Output all records exactly, with no images.

*** Records for processing Section Begins ***

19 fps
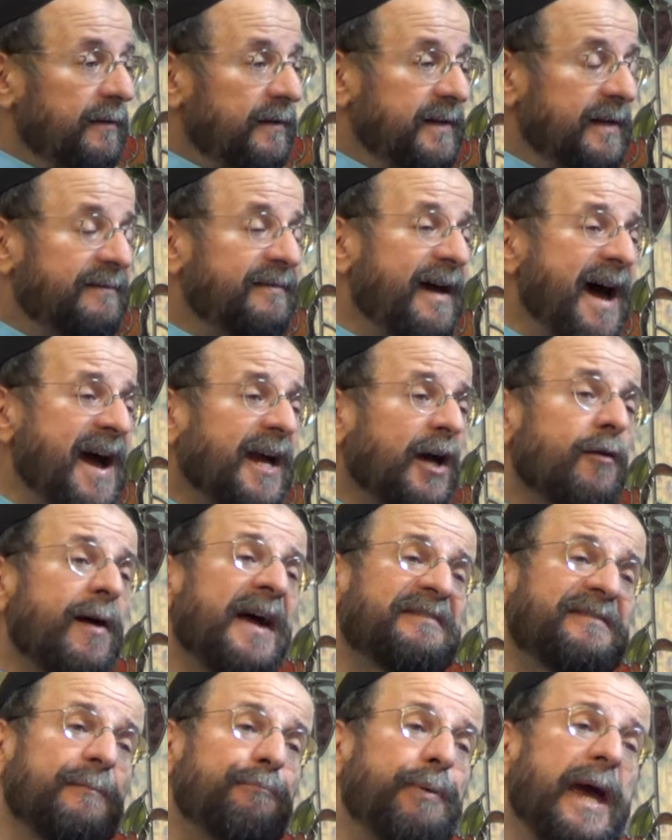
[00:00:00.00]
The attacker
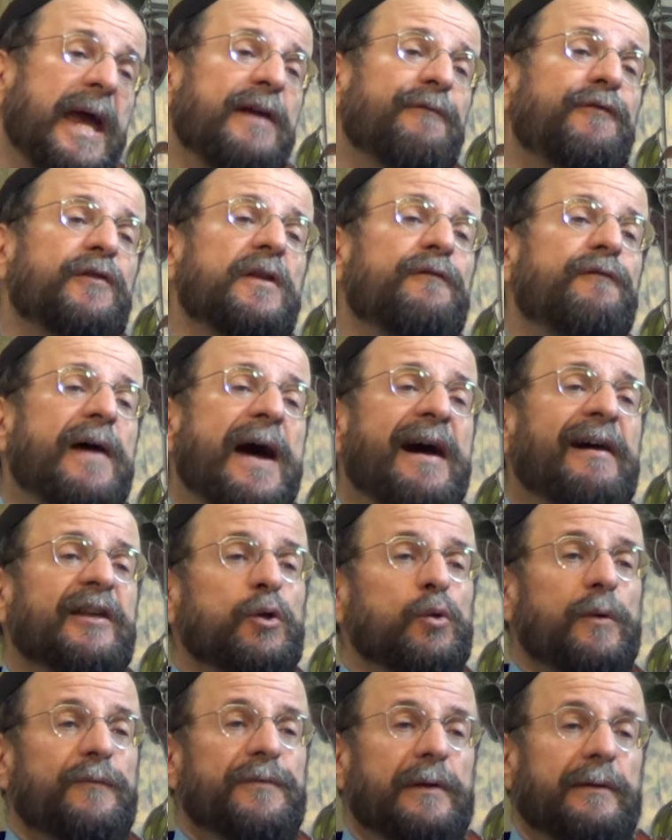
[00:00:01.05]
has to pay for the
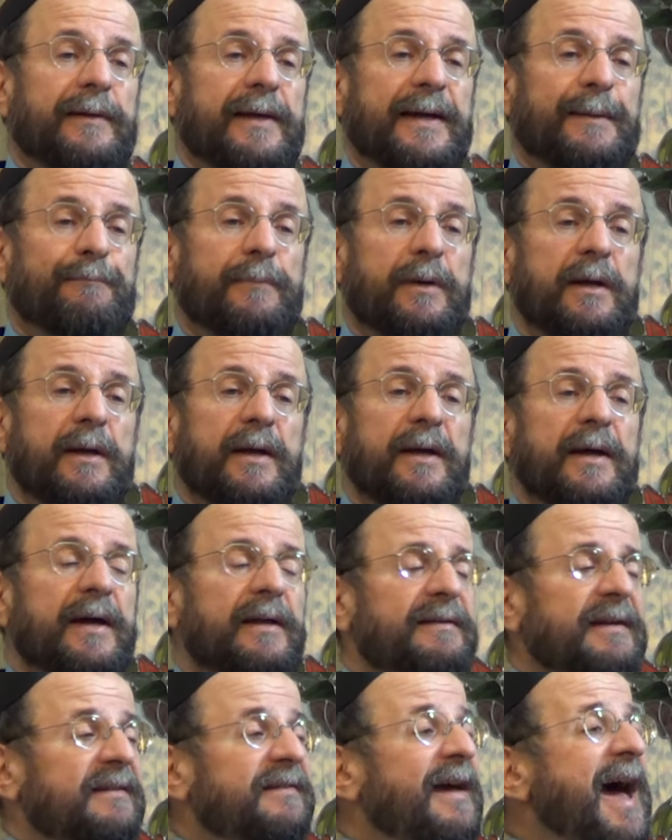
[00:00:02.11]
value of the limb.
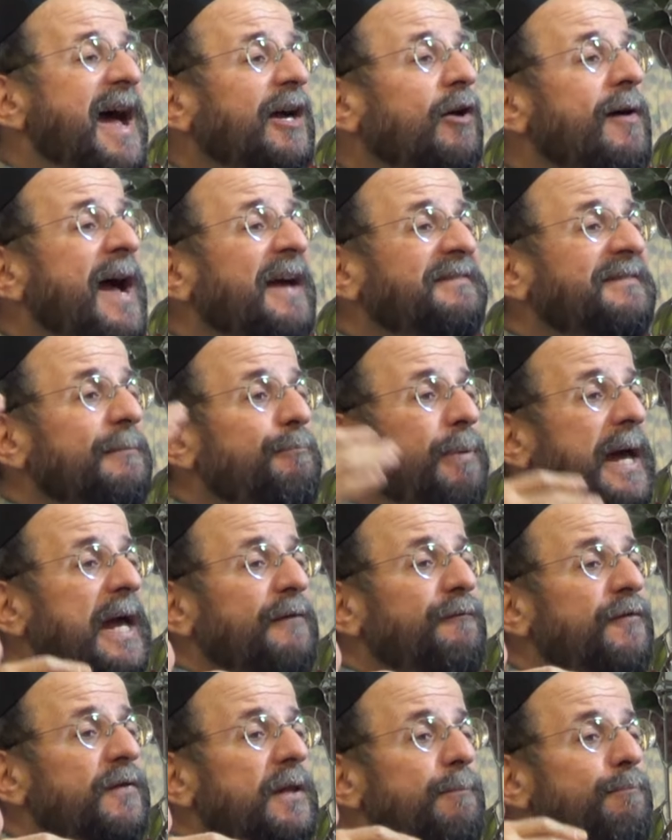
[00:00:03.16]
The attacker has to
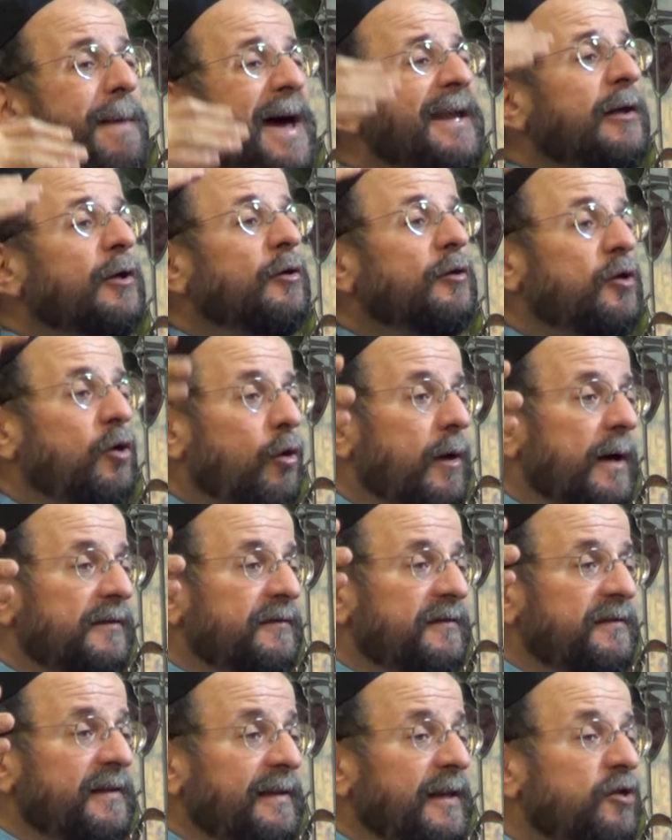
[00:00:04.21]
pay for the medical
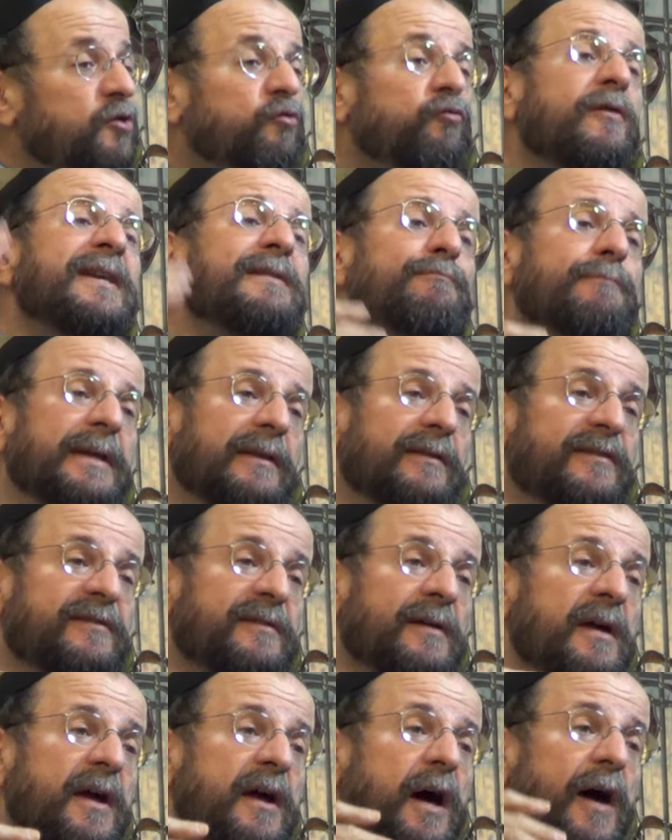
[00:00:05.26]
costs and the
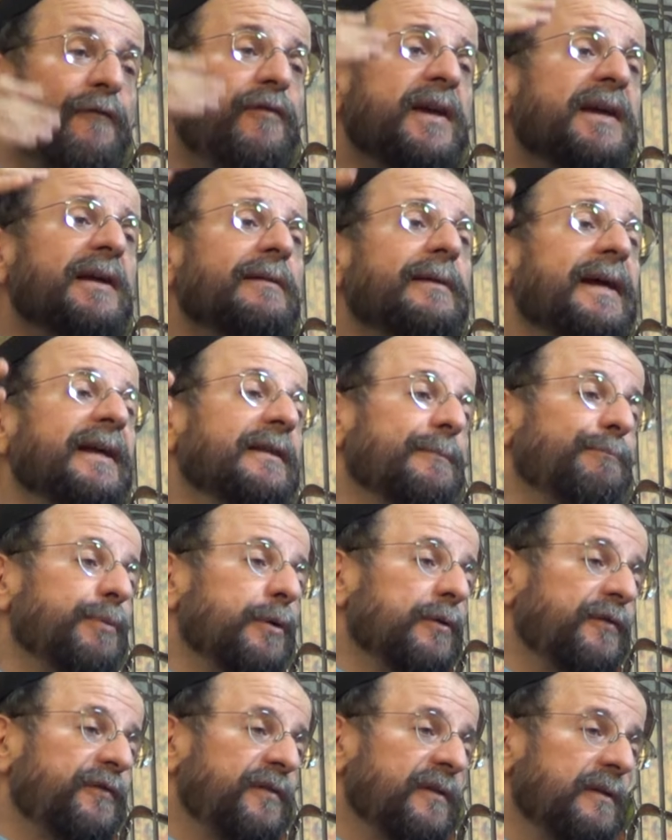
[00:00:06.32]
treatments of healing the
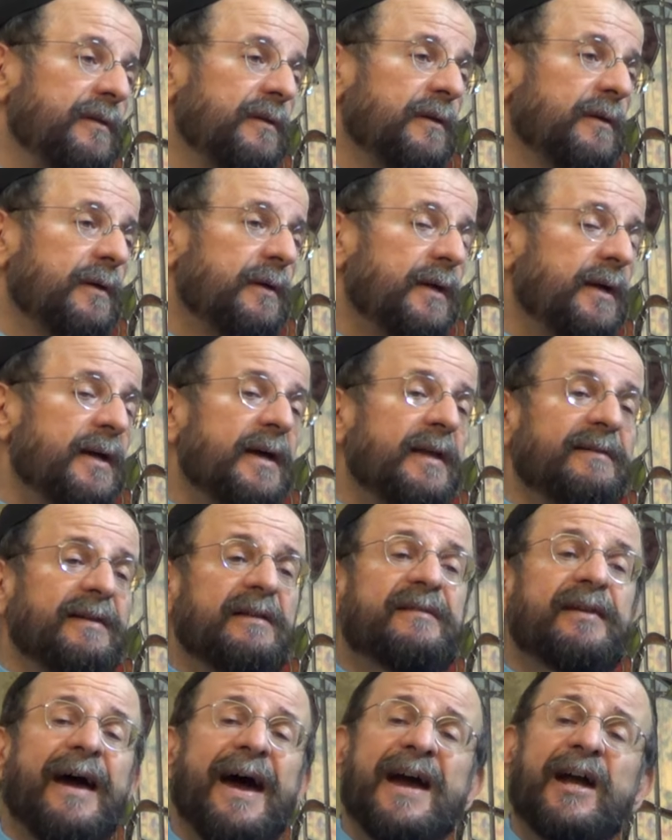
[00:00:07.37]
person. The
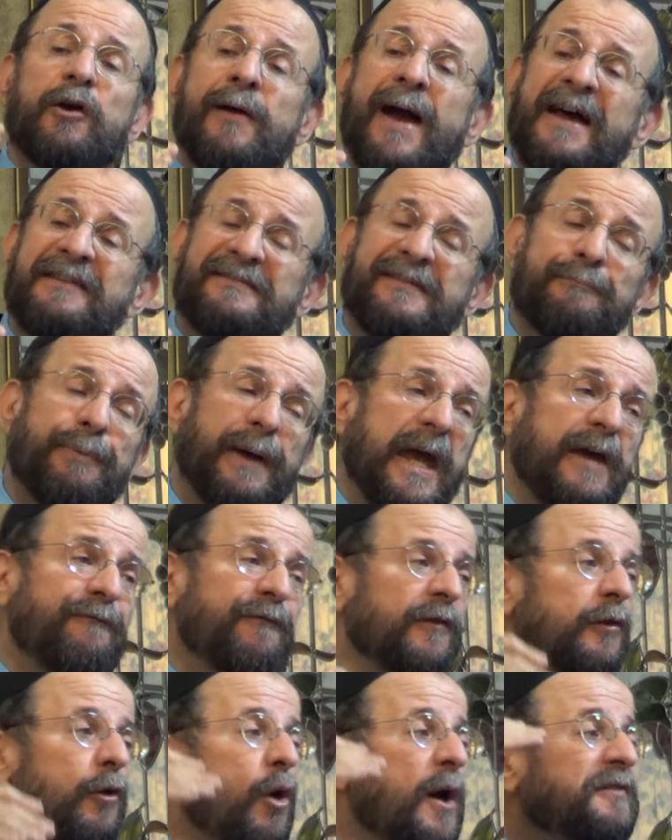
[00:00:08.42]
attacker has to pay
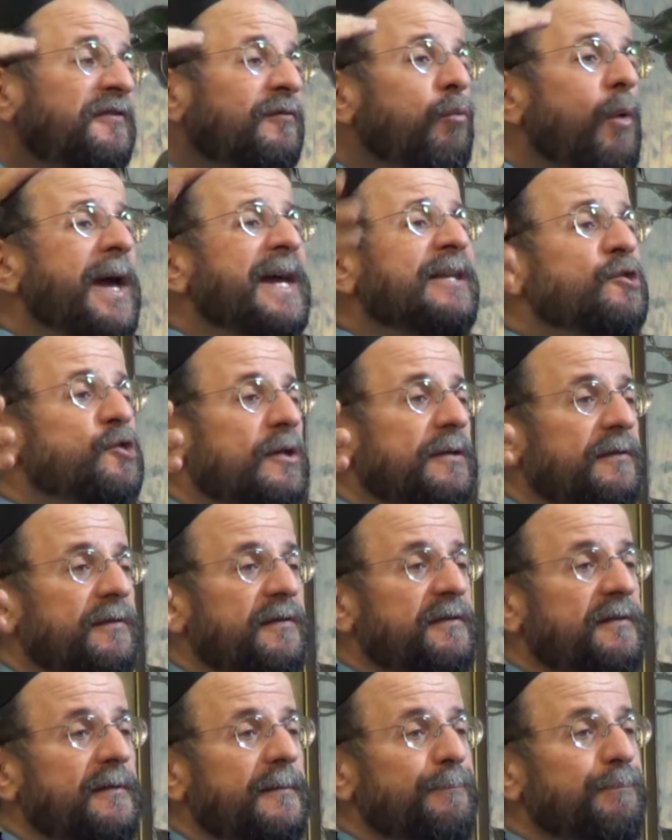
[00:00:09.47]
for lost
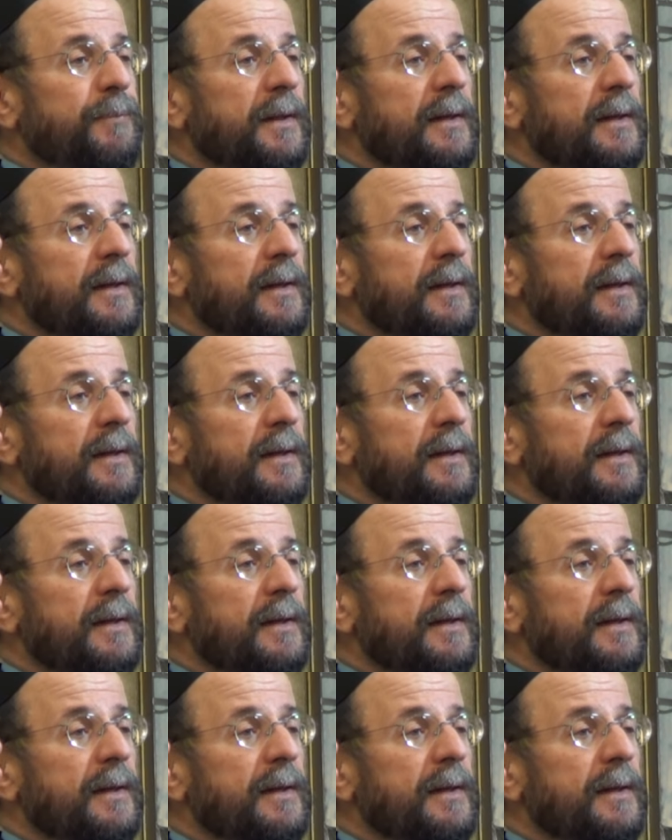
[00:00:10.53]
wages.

*** Records for processing Section Ends ***

#### [Reply]
19 fps
[00:00:00.00]
The attacker
[00:00:01.05]
has to pay for the
[00:00:02.11]
value of the limb.
[00:00:03.16]
The attacker has to
[00:00:04.21]
pay for the medical
[00:00:05.26]
costs and the
[00:00:06.32]
treatments of healing the
[00:00:07.37]
person. The
[00:00:08.42]
attacker has to pay
[00:00:09.47]
for lost
[00:00:10.53]
wages.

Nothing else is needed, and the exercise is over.